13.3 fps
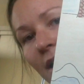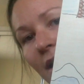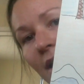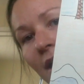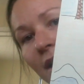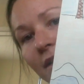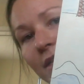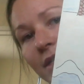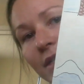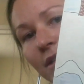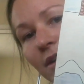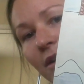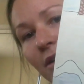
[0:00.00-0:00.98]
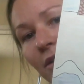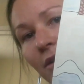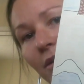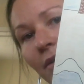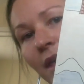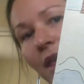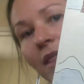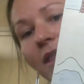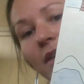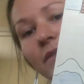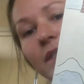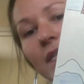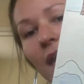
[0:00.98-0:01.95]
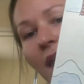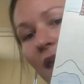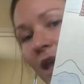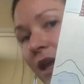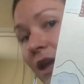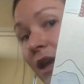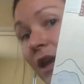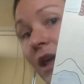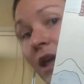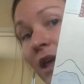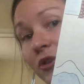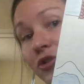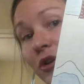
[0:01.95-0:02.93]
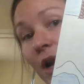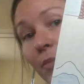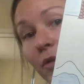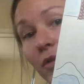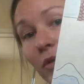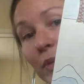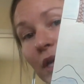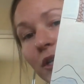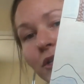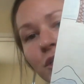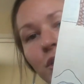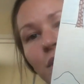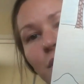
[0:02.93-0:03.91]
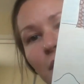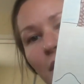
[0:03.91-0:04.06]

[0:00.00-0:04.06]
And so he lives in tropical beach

==============================

Every line of the listing should be copied precisely, with images omitted.

#### ANSWER TO THIS EXERCISE:
13.3 fps
[0:00.00-0:00.98]
[0:00.98-0:01.95]
[0:01.95-0:02.93]
[0:02.93-0:03.91]
[0:03.91-0:04.06]

[0:00.00-0:04.06]
And so he lives in tropical beach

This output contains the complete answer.